In general, all bodies expand when they are heated and contract when cooled. The expansion or contraction, as the case may be, is small in solids, larger in liquids, and the largest in gases. The increase in length, width or height of a solid is called linear expansion. The increase in area is called surface expansion. The increase in volume is called volume expansion or cubical expansion. A liquid or a gas has only volume expansion.
Suppose the length of a rod increases from an initial value of l1 at temperature θ1 to a final value of l2 at higher temperature θ2. The relation between these two lengths is:
l2 = l1 [1 + α (θ2 - θ1)]
Here α is a constant of proportionality, known as the coefficient of linear expansion for the solid material of the rod. The dimension of α is [K-1] , and its unit is per kelvin (/K).
In a similar way, we can relate the surface areas of a solid plate at two different temperatures as:
S2 = S1 [1 + β (θ2 - θ1)]
where β is the coefficient of surface expansion for the solid. And for change in volume with temperature:
V2 = V1 [1 + γ(θ2 - θ1)]
The quantity, γ, is the coefficient of volume expansion. All these three coefficients have the same dimension and the same unit. And for an isotropic solid, a simple relation exists among them:
α = β/2 = γ/3
Thus, referring to one table for the values of α of various solids, we can determine the corresponding values of β and γ.

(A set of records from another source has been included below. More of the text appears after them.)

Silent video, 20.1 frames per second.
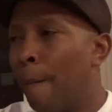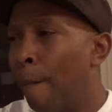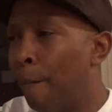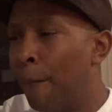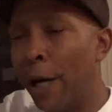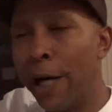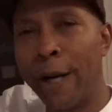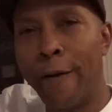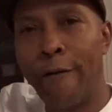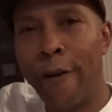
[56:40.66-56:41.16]

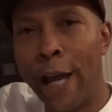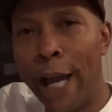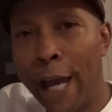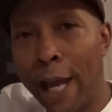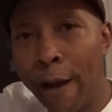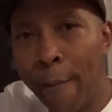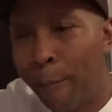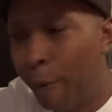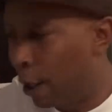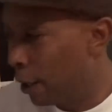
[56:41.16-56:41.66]
But if
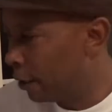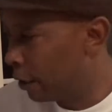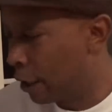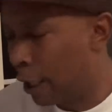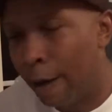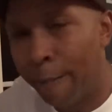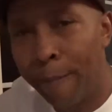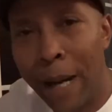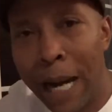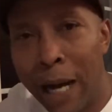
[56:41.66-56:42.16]
Airbus
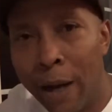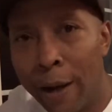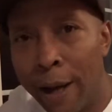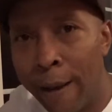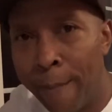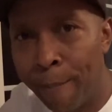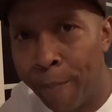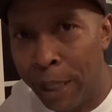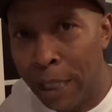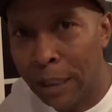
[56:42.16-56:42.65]
come out
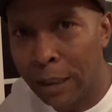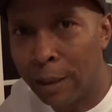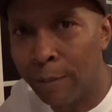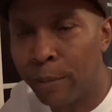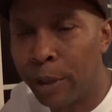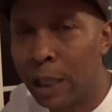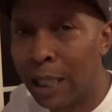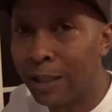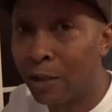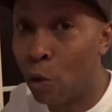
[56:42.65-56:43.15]
and beat them,
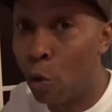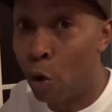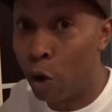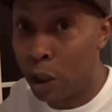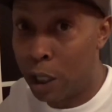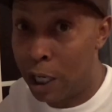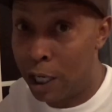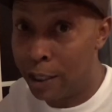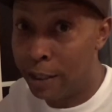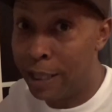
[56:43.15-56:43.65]
that's going
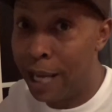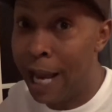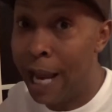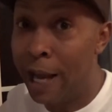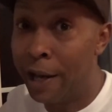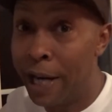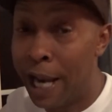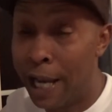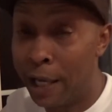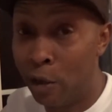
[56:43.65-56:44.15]
to cut
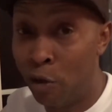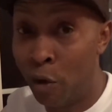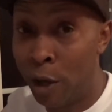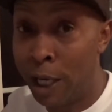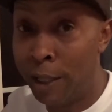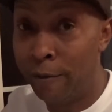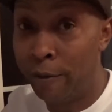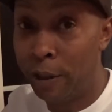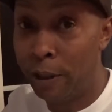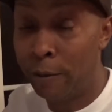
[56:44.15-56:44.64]
down that
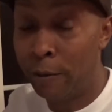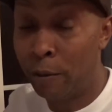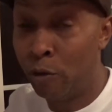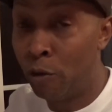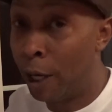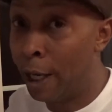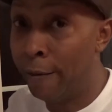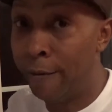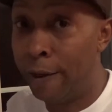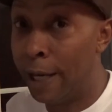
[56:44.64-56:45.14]
gravy.
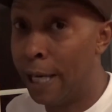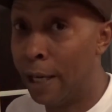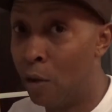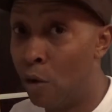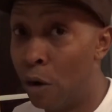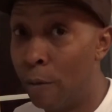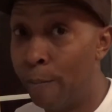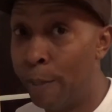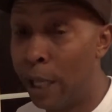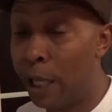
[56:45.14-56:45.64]
Gravy ain't
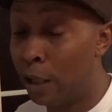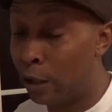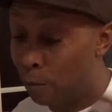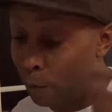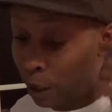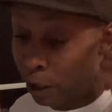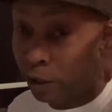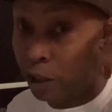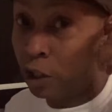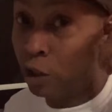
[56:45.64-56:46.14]
going to be as
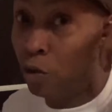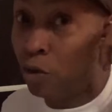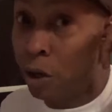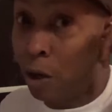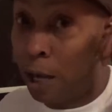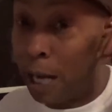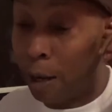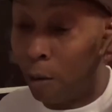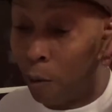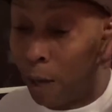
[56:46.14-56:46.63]
much. And you
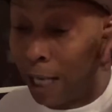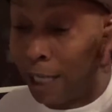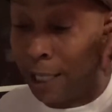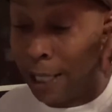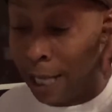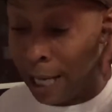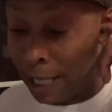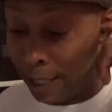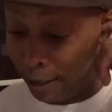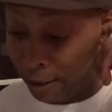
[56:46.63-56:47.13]
know how white
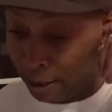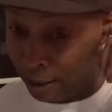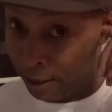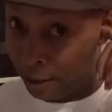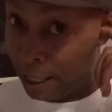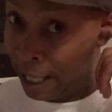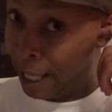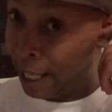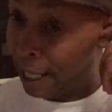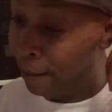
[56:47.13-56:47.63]
guys is.
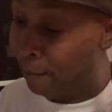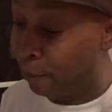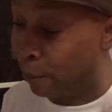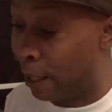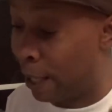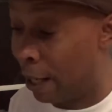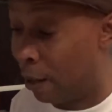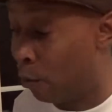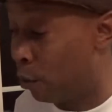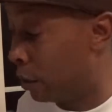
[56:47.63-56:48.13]
They ain't
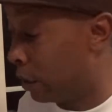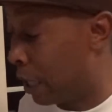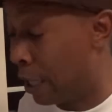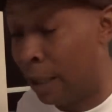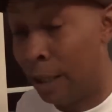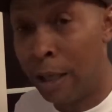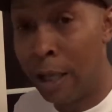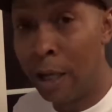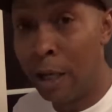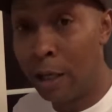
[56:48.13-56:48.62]
playing with
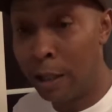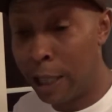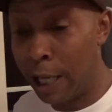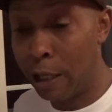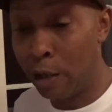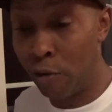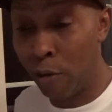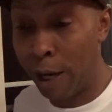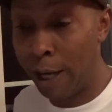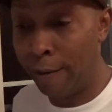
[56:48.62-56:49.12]
they
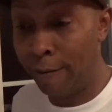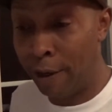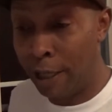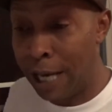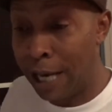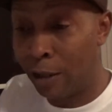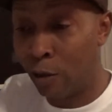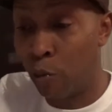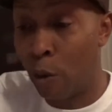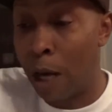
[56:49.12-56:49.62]
gravy.
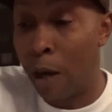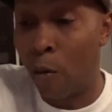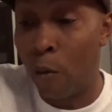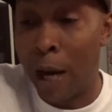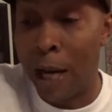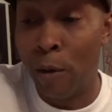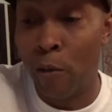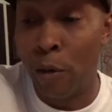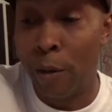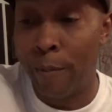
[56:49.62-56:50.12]
That's why
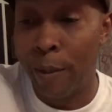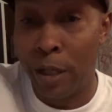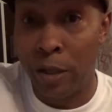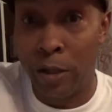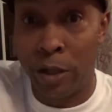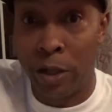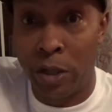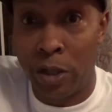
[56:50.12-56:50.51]
white women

Some notable effects of thermal expansion of solids are expansion of a measuring scale, a faulty pendulum clock that runs slow in summer, thermal stress experienced by a rod fixed between two rigid walls, deformation of a bimetallic strip that is cleverly used in a thermostat to switch an air-conditioner on and off.
While discussing the expansion of liquids, it must be kept in mind that both the liquid and the solid container expand in volume as temperature goes up. So it is important to distinguish between apparent expansion and real expansion of a liquid. Correspondingly, there would be two coefficients for a liquid: coefficient of apparent expansion and coefficient of real expansion. The relation between these two coefficients is:
γr = γa + γg
The symbols are nearly self-explanatory; γg is the coefficient of volume expansion of glass or any other solid material from which the container is made. The coefficients of real expansion of liquids are significantly greater than the coefficients of volume expansion of solids.
Some devices to measure the coefficients of expansion of a liquid are dilatometer or volume thermometer, weight thermometer, Dulong and Petit's apparatus etc.
One notable effect of thermal expansion of liquids is the change in buoyant force on an immersed body with change in temperature. Another is the correction factor to be introduced to the reading of a barometer if the ambient temperature is different from the temperature of calibration. Anomalous expansion of water refers to the strange phenomenon of water contracting in volume as its temperature rises from 0°C to 4°C, implying a negative expansion coefficient in that range!
Expansion of gases is dictated by three famous laws: Boyle's law, Charles' law and pressure law. The last two laws lead us to the concept of absolute zero of temperature, which is - 273.15°C or 0 K. This is the temperature at which, theoretically, a gas would occupy zero volume and exert zero pressure. In reality, all gases change into liquid phase much above absolute zero. Combining Boyle's law and Charles' law, we can arrive at the equation of state of an ideal gas which is:
PV = nRT
Here P is pressure and V is volume of n moles of gas at Kelvin temperature T. The quantity R is called universal gas constant, because its value is the same 8.31 J/mol-K for all gases. The ratio of universal gas constant and Avogadro's number is called Boltzmann's constant. The equation of state of a gas mixture can be derived by making use of Dalton's law of partial pressure.